The continued hot, dry weather is stressing many plants. This weather also is keeping winter weeds from germinating.
But as soon as the weather changes into more fall-like conditions, the weeds will germinate. Start planning a weed-control strategy for lawns so germinating weed seeds die a fast death.
Three weeds cause the most problems in the winter: annual bluegrass, henbit and chickweed. These weeds come back from seeds each year, so use pre-emergence herbicides to control them. To do a better job, learn more about their life cycle and the conditions they grow in.
Annual bluegrass causes the most problems in lawns. The scientific name for this weed is Poa annua , but most gardeners call it po anna. This weed is a yellow-green color and in the spring has a silver-colored seed head. It seems to appear during the night in early spring, though it has been present since late September or early October. Some of the seeds will germinate in March as well.
Annual bluegrass likes areas that have wet, compacted soils and high amounts of nitrogen. This weed is found more in Bermuda grass and zoysia lawns.
This is one weed that can be reduced by proper management of the turfgrass. The lawn can be aerated to reduce compaction. Also, this allows the excess moisture to move easier through the soil. Another way to reduce the excess moisture is to water the grass only when needed. This means watering deep once each week instead of applying smaller amounts of water more often.
Also, proper fertilization is important. Don't apply more nitrogen than the grass needs. Bermuda grass needs 4 pounds of nitrogen per 1,000 square feet per year, and zoysia needs 2 to 3 pounds of nitrogen per 1,000 square feet per year.
Henbit is a weed that has a purple flower in late winter and early spring. The stem of the plant is square or four-sided. It is in the mint family and has a slight odor when crushed.
Henbit likes areas of the lawn where the grass is thin or open. Also, it likes areas that have been disturbed.
The third weed is chickweed, which is a mat-forming weed that has small, oval-shaped leaves, arranged opposite each other on the stem. Chickweed flowers are small, white clusters on the end of the stem.
Like henbit, chickweed likes areas where the turf is thin and the soil has been disturbed.
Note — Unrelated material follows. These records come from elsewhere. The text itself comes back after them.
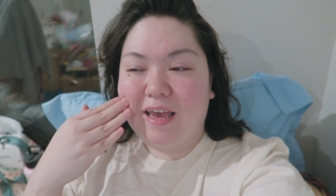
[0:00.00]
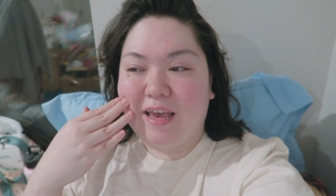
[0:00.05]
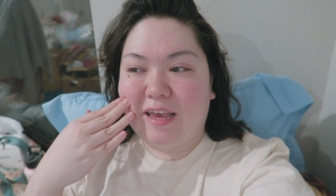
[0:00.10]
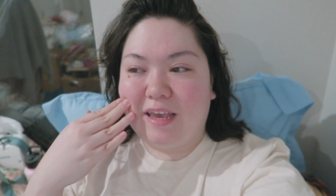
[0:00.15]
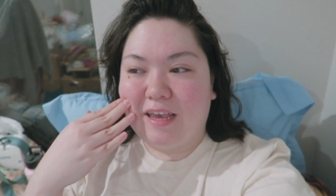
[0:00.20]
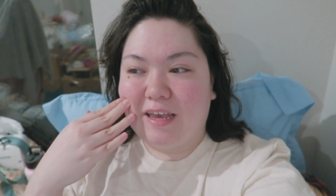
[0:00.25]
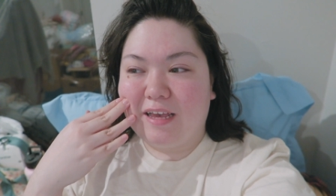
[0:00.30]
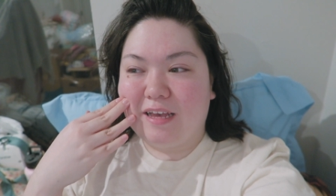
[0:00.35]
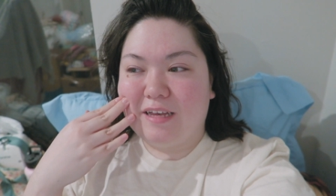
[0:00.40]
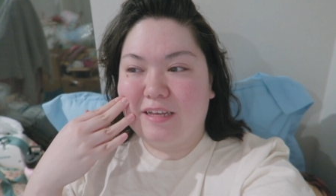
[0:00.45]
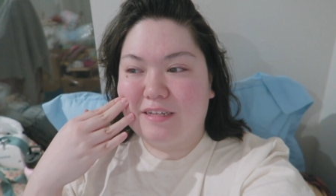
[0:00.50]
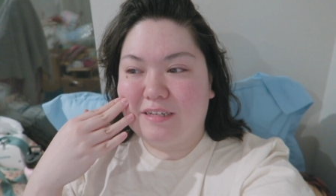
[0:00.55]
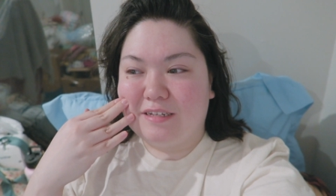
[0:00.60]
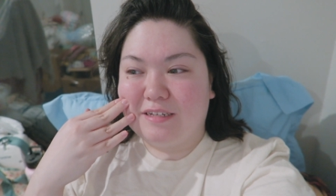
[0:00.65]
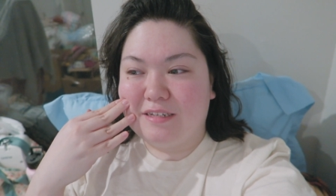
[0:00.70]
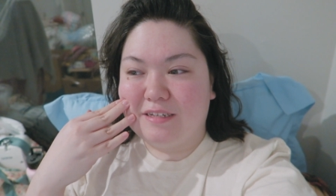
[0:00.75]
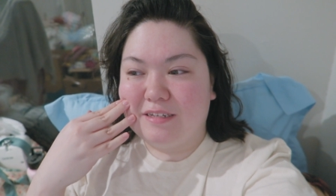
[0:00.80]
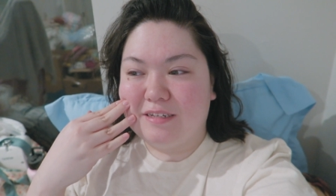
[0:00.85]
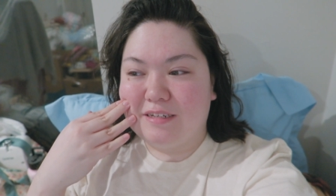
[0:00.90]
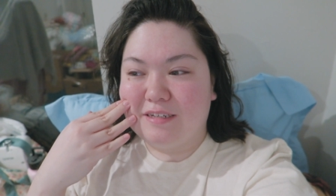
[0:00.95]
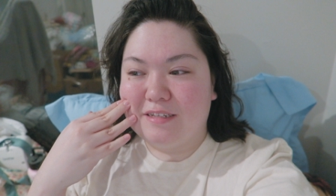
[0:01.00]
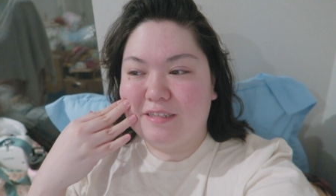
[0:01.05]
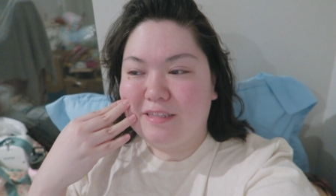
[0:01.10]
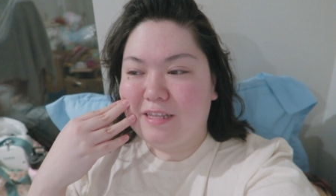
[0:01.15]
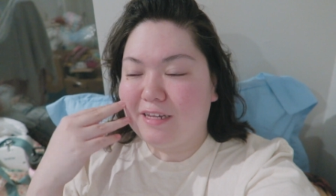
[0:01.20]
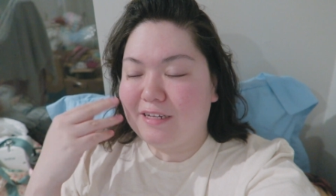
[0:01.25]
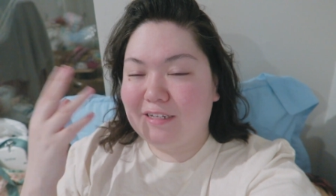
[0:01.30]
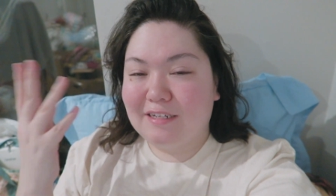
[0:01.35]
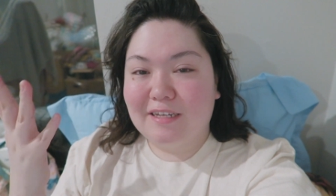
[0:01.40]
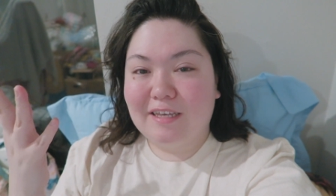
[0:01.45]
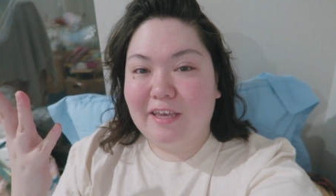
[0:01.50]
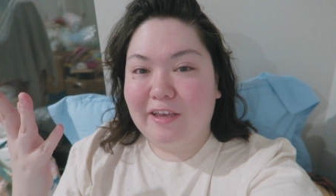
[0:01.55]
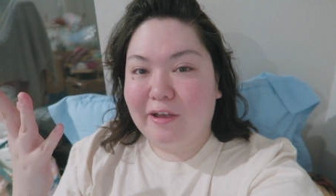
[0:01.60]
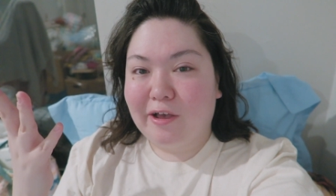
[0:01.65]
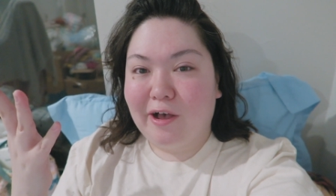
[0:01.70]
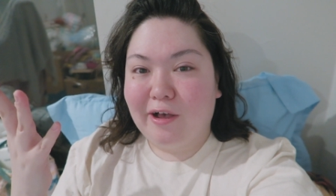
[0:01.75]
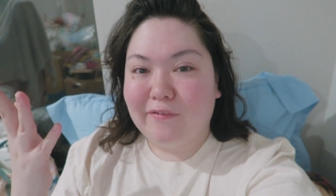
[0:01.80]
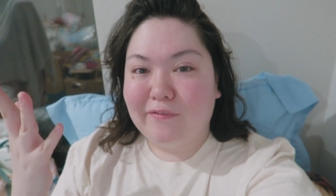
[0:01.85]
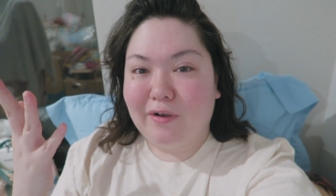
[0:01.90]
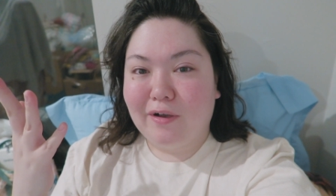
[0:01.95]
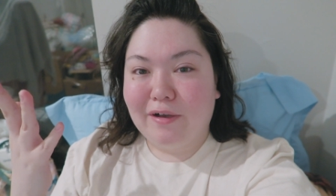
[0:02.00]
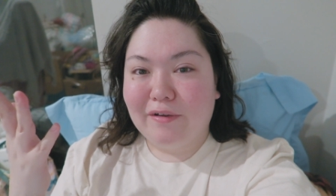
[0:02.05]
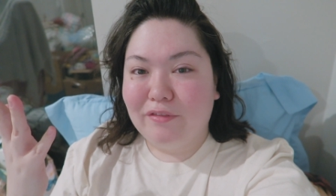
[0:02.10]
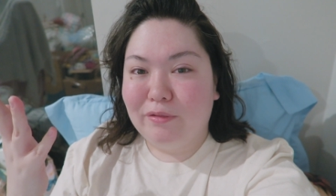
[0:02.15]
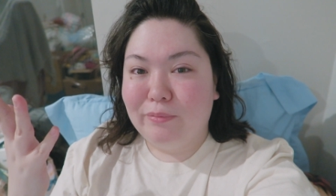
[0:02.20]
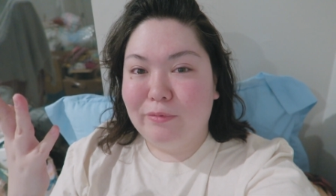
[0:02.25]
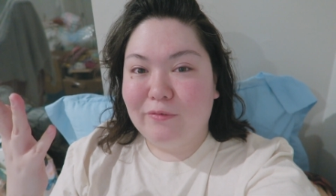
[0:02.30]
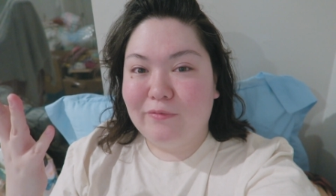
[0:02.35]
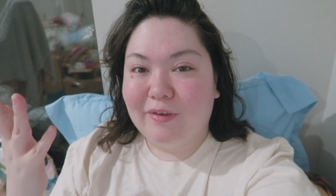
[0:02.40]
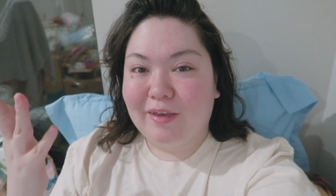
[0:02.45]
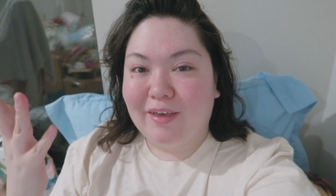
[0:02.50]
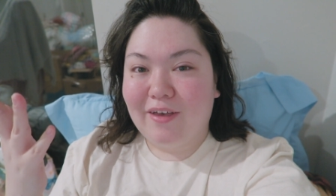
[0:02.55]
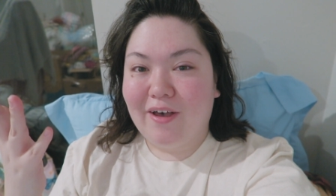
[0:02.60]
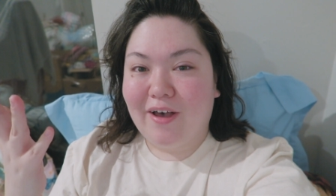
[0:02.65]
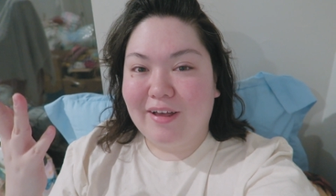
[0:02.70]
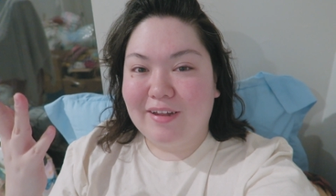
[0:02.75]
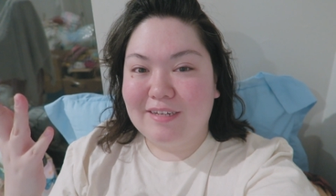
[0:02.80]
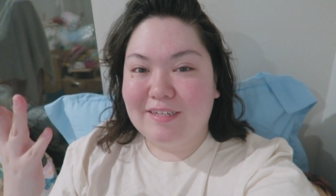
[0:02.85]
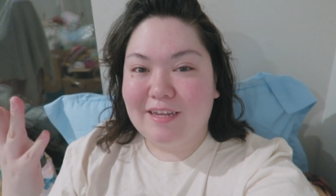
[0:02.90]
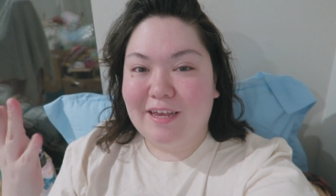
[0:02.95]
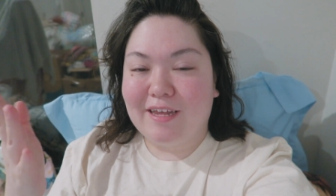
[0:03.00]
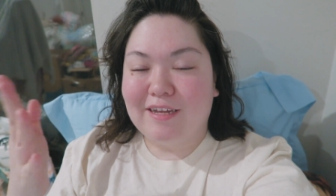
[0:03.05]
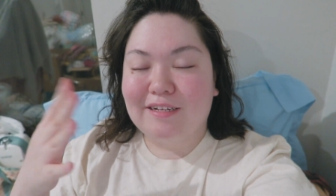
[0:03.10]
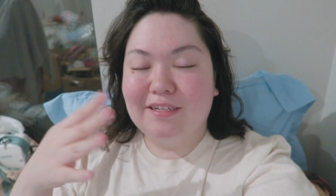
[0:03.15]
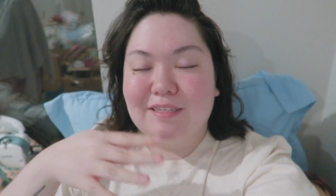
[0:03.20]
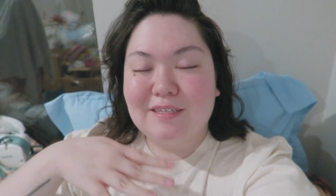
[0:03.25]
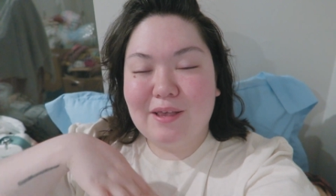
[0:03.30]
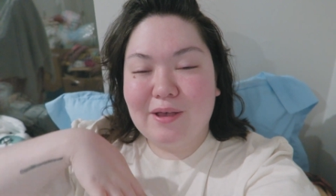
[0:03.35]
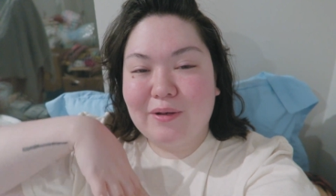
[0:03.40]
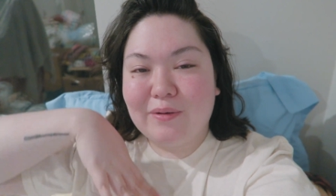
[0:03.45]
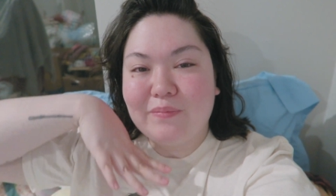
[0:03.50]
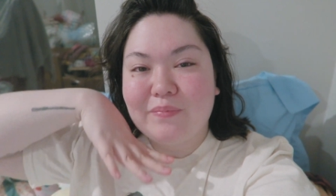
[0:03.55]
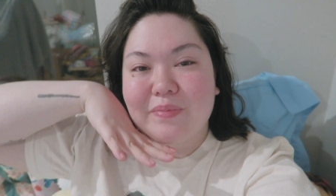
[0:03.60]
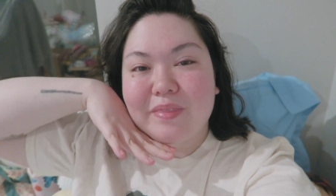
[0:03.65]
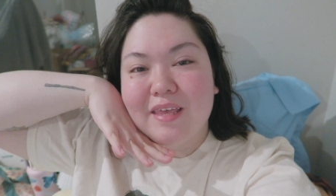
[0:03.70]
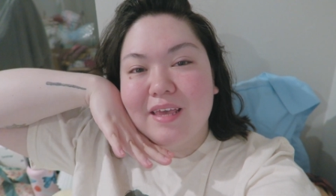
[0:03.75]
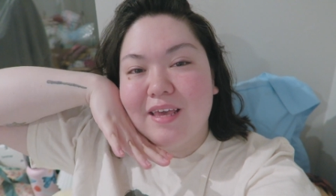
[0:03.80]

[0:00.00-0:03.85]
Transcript: and then to kick off all the moving content so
One of the cultural practices that can be used to control these weeds is to remove the plant before it goes to seed. There is an old saying that if a weed goes to seed, it will be a problem for seven years.
One of the best ways to control these weeds is to use pre-emergence herbicides. These weeds will start to germinate when the air temperature reaches 75 degrees. This is usually late September or early October. However, research at Auburn University has shown that annual bluegrass can germinate as early as mid-September.
So, pre-emergence herbicides need to be applied by the second week of September. With the weather conditions this year, this time can be moved back to the first week in October. Henbit and chickweed also can be controlled by pre-emergence herbicides.
Most pre-emergence herbicides can be used on all turfgrasses and they give good to excellent control of these three weeds. Some of the products to use are benefin (Balan), pendimethalin (Halts), benfin plus trifluralin (Team), benefin plus oryzalin (XL), and prodiamine (Stagreen Crabgrass Preventer).
Atrazine is another herbicide that can be used for control of these weeds. Atrazine, depending on the brand, can be used on centipede and St. Augustine for pre- and post-emergence control. Scotts Bonus S can also be used on zoysia.
The secret to success with these products is to follow the directions on the label, and get the product out early enough to control the first weeds as they germinate.